PROBLEM DESCRIPTION
Transcribe the data exactly. Pictures stay out.

═══ EXERCISE MATERIALS

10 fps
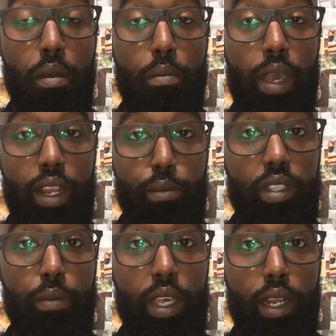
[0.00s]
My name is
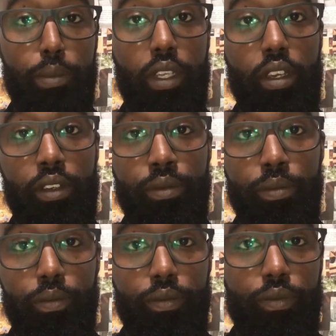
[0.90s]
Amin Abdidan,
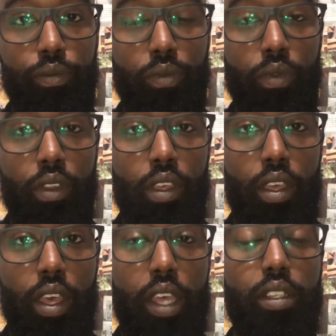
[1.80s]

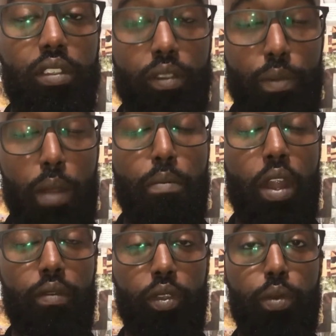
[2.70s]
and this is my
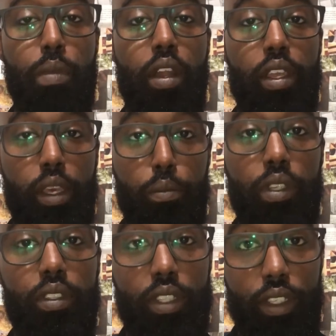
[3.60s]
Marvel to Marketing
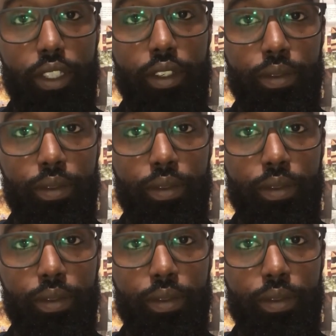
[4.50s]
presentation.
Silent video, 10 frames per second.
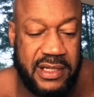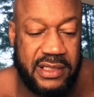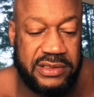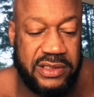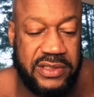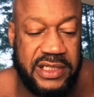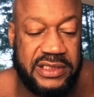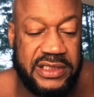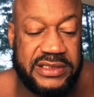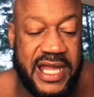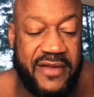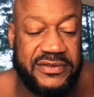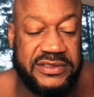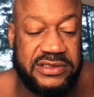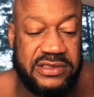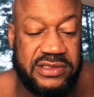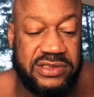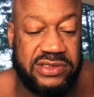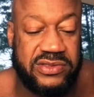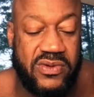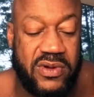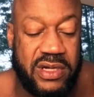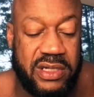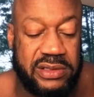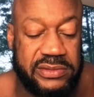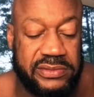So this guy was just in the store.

══════

TASK RESULT
10 fps
[0.00s]
My name is
[0.90s]
Amin Abdidan,
[1.80s]

[2.70s]
and this is my
[3.60s]
Marvel to Marketing
[4.50s]
presentation.
Silent video, 10 frames per second.
So this guy was just in the store.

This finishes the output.